Secular groups criticises May for faith comments
Theresa May has said Christians should be able to speak about their faith in the workplace.
Responding to a question in Parliament, the Prime Minister said the UK has a “very strong tradition” of “religious tolerance and freedom of speech”, and added that our “Christian heritage is something we can all be proud of.”
Fiona Bruce MP had raised concerns that many Christians are worried “about mentioning their faith in public”, after a report by the Equality and Human Rights Commission (EHRC) hit out at organisations which suppress Christianity for fear of causing offence.
The Prime Minister agreed that the ability to “speak freely, respectfully and responsibly about one’s religion” should be a “jealously guarded principle.”
She went on to say: “I am sure we would all want to ensure that people at work do feel able to speak about their faith and also feel able to speak quite freely about Christmas.”
Comments received criticism
According to CBN News she has received criticism for these comments and her comments saying that she relies on her faith in God when making difficult decisions.
Britain’s National Secular Society has accused the prime minister of “abusing her position” to impose Christian values on others.
Stephen Evans, the Society’s campaign director, said that while “many people lean on their faith during trying times” he warned the prime minister that “she governs on behalf of everyone, including those of minority faiths and of course the majority of citizens who are not religious.”
“While it is fine for Theresa May to have a faith, what she mustn’t do is abuse her position to promote Christianity or impose her own religious values on others,” Evans said.
However, Evans’s comments have also drawn criticism from those who accuse the National Secular Society of imposing their worldview on others.
“Whilst the notion that the prime minister shouldn’t ‘impose’ her views on others sounds reasonable, what Stephen Evans doesn’t seem to realise is that he is attempting to impose his own view as to the place of religion in the public discourse,” author Peter Ould told Breitbart London.
“The notion that atheism is the default position for religion in political life is outdated in a multi-cultural society which values the spiritual heritage of a diverse range of citizens,” he said.
Believers treated unjustly
Meanwhile, the EHRC’s report, due to be published this week, references several cases where believers were treated unjustly, including that of Institute client Adrian Smith, according to The Mail on Sunday. Smith was demoted for writing that gay marriage was “an equality too far” on his private Facebook page.
One section is reported as saying: “There is no right in Britain not to be offended and, in our view, respect for people’s right to express beliefs with which others might disagree, is the mark of a democratic society.”
Institute Public Affairs Deputy Director, Simon Calvert, responded to the report, saying: “Christians have certainly felt that their fundamental freedoms have been set aside by the human rights and equality industry in recent years.”
“It’s a relief to see the Commission stand up for freedom of religion as a fundamental right and recognise that it should not be suppressed through fear of offending.”
But Calvert insisted that the current law needs to be amended.
“We have long argued that equality law needs rebalancing so that courts have to take time to weigh up competing rights to see if both sides can be reasonably accommodated.
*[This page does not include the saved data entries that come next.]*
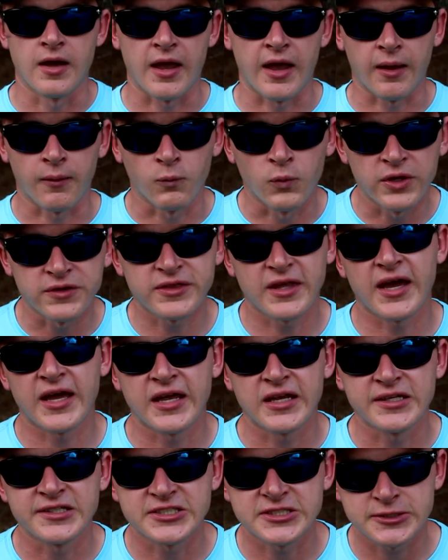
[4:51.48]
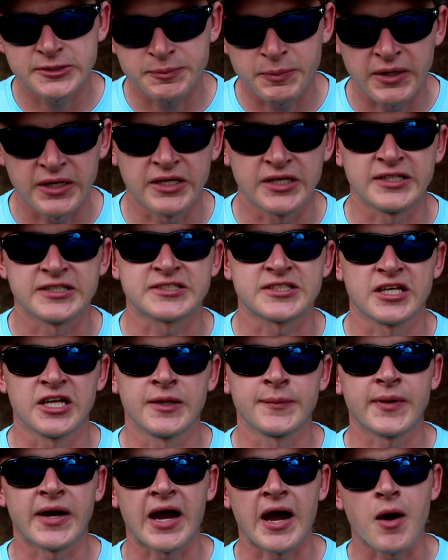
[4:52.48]
And with a spinning
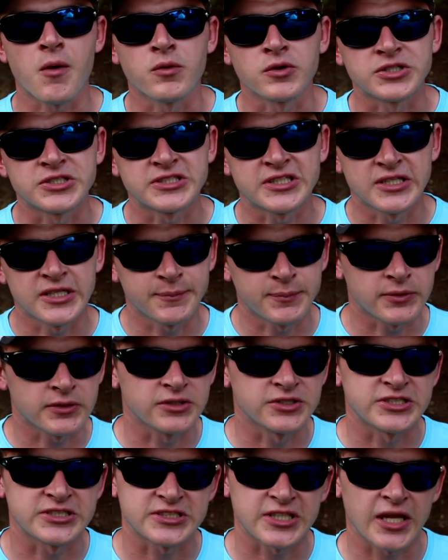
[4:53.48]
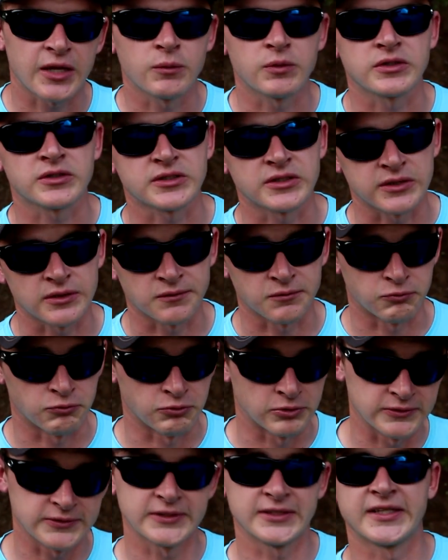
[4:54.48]
setup, I would typically stay with the
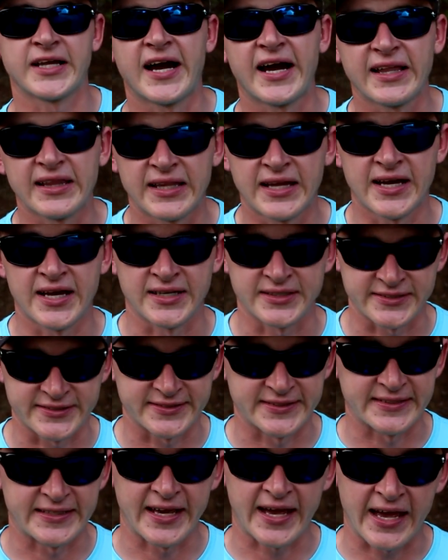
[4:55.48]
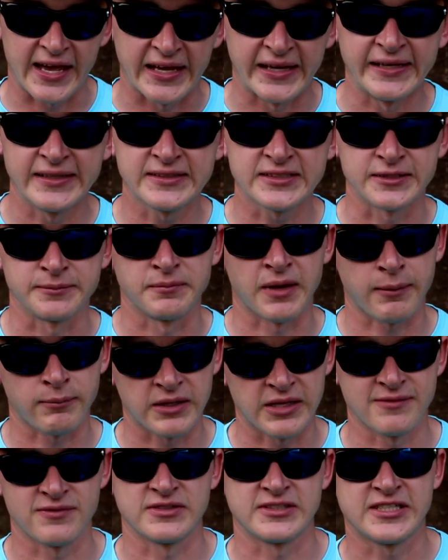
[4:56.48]
really light lines, the 8 to maybe
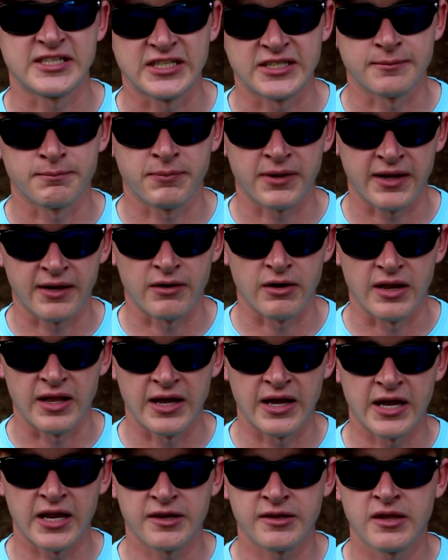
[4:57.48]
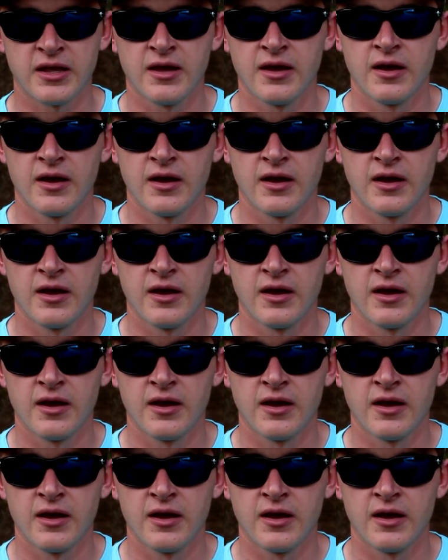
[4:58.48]
even 10 pound line.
“Too often the courts come down strongly in favour of the secular liberal side of the argument.”
Current laws need amending
Adding weight behind the EHRC’s report and the call for current laws to be amended is the new ResPublica report.
CBN News reports that the influential conservative think-tank ResPublica’s report is urging British politicians to consider a new conscience clause in the Bill of Rights that would protect Christians and other faith groups.
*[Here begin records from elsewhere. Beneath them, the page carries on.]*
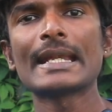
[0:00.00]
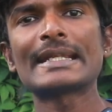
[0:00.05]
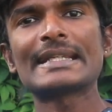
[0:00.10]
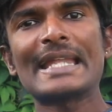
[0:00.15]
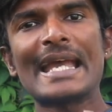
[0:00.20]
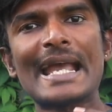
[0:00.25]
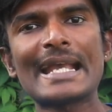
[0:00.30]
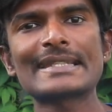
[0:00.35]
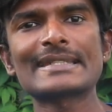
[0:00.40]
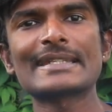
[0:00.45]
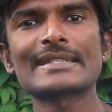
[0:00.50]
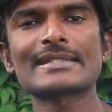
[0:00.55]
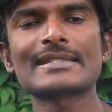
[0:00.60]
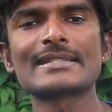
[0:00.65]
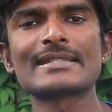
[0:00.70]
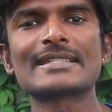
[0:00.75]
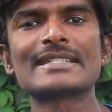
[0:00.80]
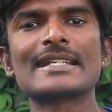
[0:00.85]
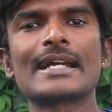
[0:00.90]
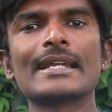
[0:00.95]

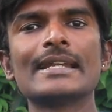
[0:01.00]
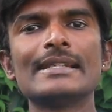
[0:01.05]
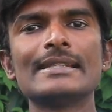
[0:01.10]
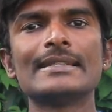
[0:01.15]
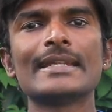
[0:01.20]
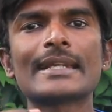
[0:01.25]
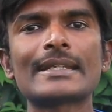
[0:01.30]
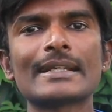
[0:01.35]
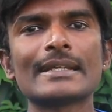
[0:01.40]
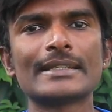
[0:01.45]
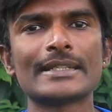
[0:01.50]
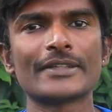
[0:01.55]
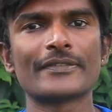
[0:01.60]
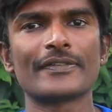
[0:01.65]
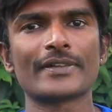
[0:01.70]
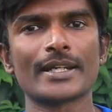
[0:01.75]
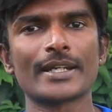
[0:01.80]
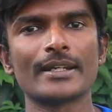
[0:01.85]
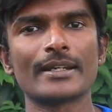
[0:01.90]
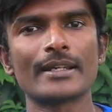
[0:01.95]
Taxation is done little
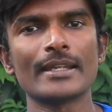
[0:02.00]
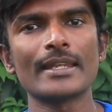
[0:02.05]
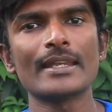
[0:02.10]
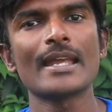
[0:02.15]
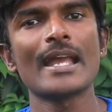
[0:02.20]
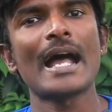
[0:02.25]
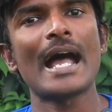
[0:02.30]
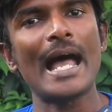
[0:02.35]
differently.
ResPublica says that as Christians and other people of faith face a climate of fear and distrust, “more needs to be done to protect the freedoms of people of faith, and the best way to do this is to press ahead with a British Bill of Rights and include the freedom to express religious belief within it.”
Phillip Blond, director of ResPublica, said: “By refusing people the right to wear a cross or headscarf at work we are eroding the good that could be achieved. We hear a lot about the bad things people do in the name of religion, but all faiths actually have a role to play in bringing communities together and stopping division.”
The same sentiment was echoed by Conservative Member of Parliament David Burrowes.
“Religious liberty is a fundamental right, but recently we have seen it being downgraded compared to other human rights,” Burrowes warned.
“Religious freedom is a universal human right which is foundational to a good society and should not be shunned or marginalised,” Burrowes said.